Blaming budget cuts, the powers-that-be at ABC’s crime dramedy have decided they don’t need Stana Katic’s Kate Beckett and Tamala Jones’ Lanie Parish should the show be renewed for a ninth season. Funny enough, we just decided that investing in the Beckett-Castle romance all these years was as stupid a move as this one.
Jeers to Nashville’s Maddie for wearing out her welcome. And us.
Ugh, We get it, you’re an angsty, over-indulged rich-kid country singer who’s upset that your superstar mommy and daddy won’t let you tart up to play at adult bars. And you know what, hon? They’re right. That act only leads to Kardashianism. But if you must have your way, please emancipate yourself from Rayna and Deacon. Then leave town. Take Scarlett with you!

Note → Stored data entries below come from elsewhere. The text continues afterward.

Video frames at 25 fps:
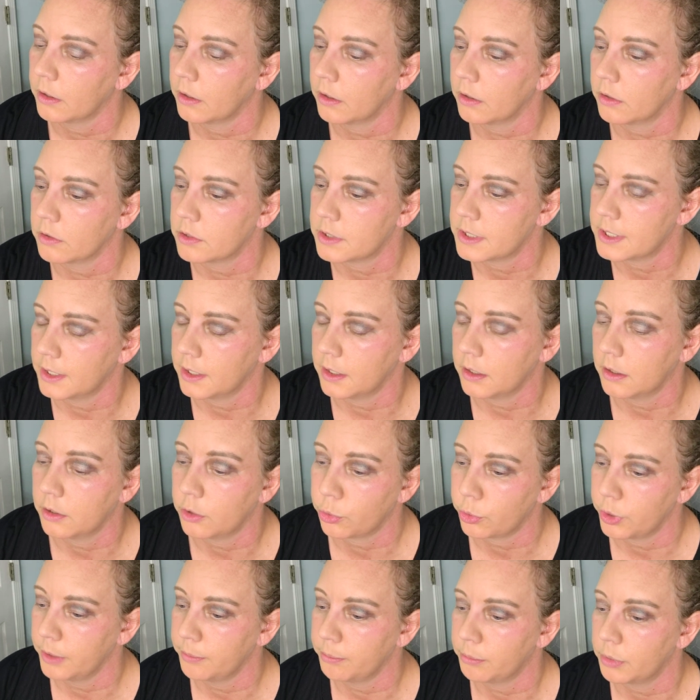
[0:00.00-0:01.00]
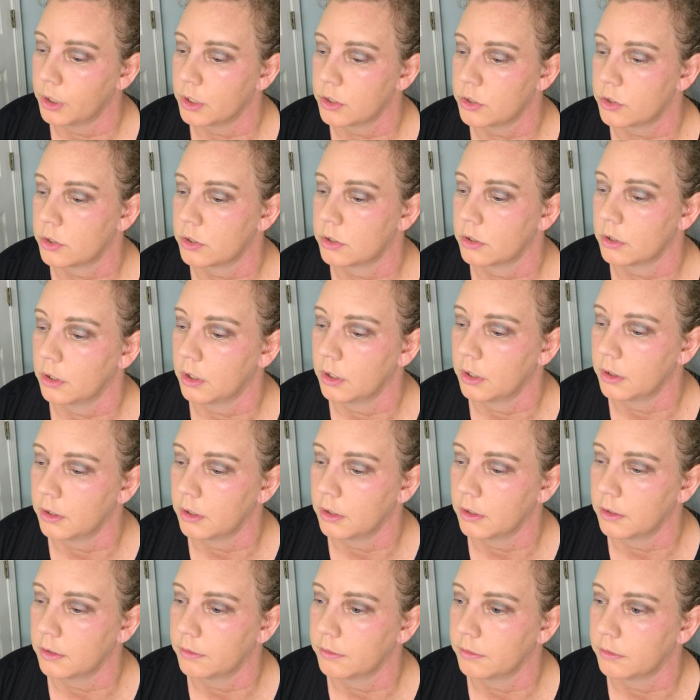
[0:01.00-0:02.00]
It'll say cream brush on
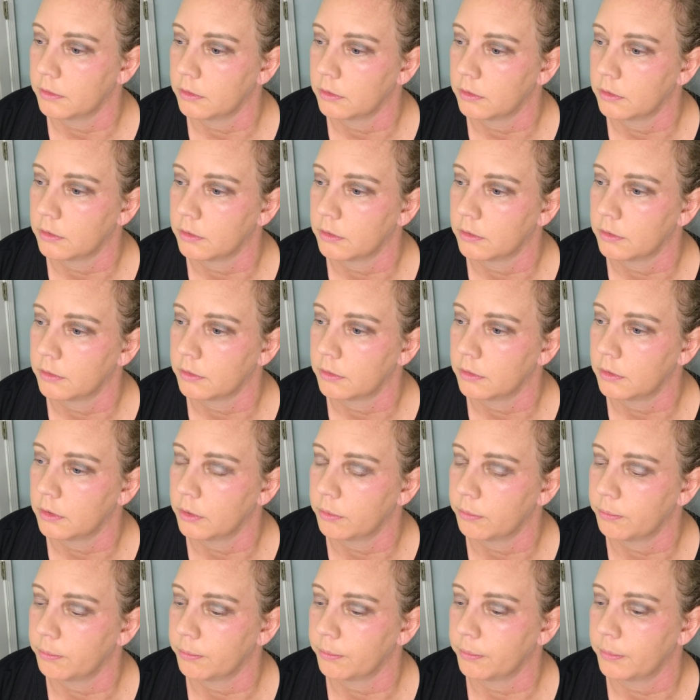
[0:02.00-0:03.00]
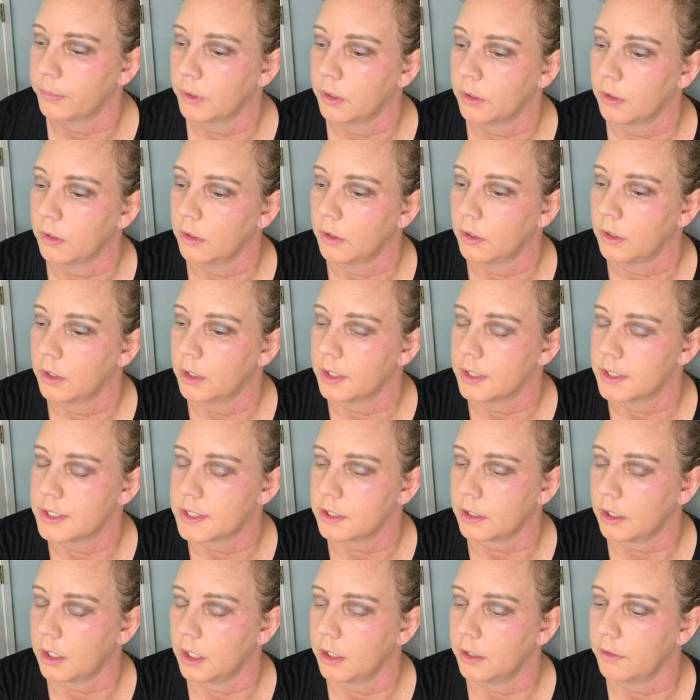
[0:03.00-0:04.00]
the, nope,
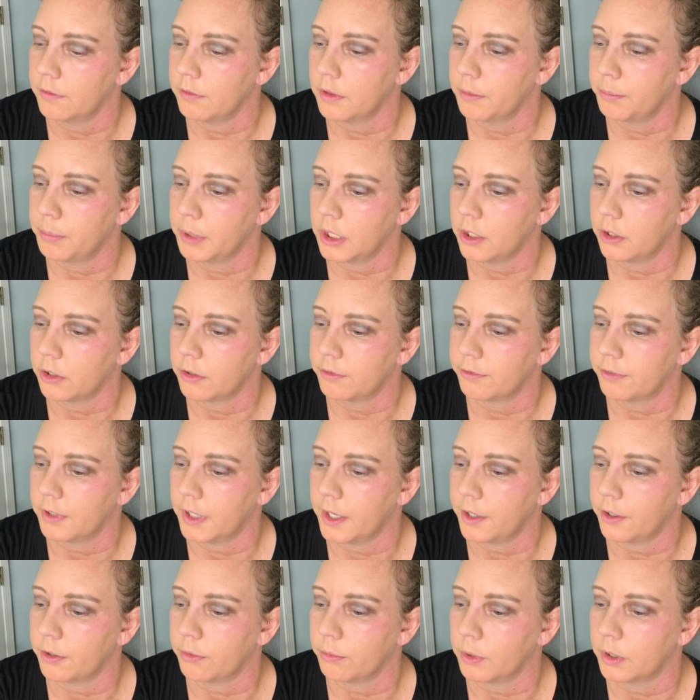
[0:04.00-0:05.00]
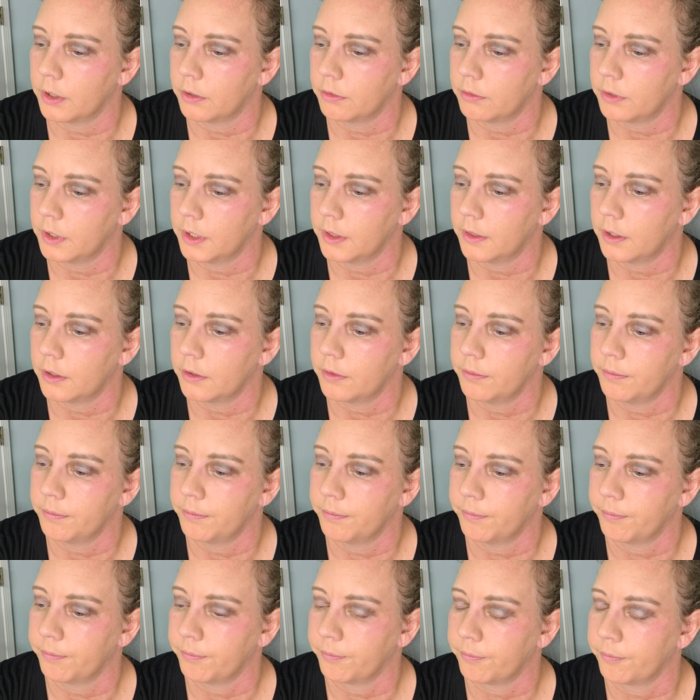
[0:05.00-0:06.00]
it's kind of the bigger, flatter one right there.
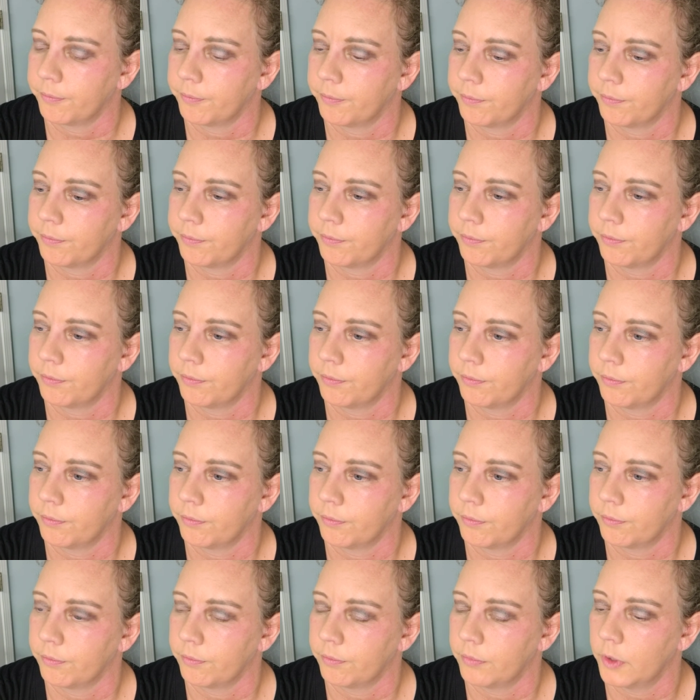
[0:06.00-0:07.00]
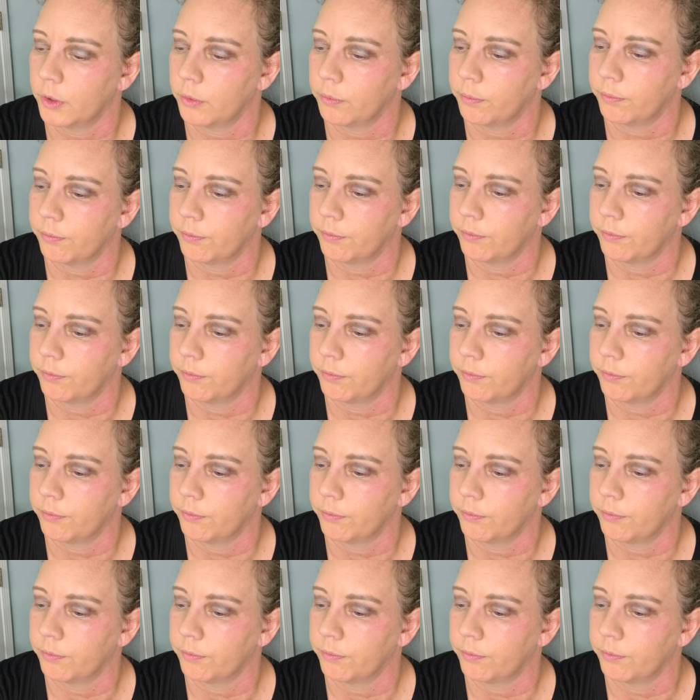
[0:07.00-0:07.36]
Nope.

Jeers to a Three’s Company movie.
Proof #20979 that Hollywood has given up: New Line Cinema wants to make a big-screen version of the sexist, homophobic sitcom that gave us John Ritter pretending to be gay so he could live in a rattan-laden Santa Monica apartment with an idiot blonde who was worshipped for her looks (Suzanne Somers) and her smart but widely ignored brunette bestie (Joyce DeWitt). Please, do not come knock on our door selling this crap, OK?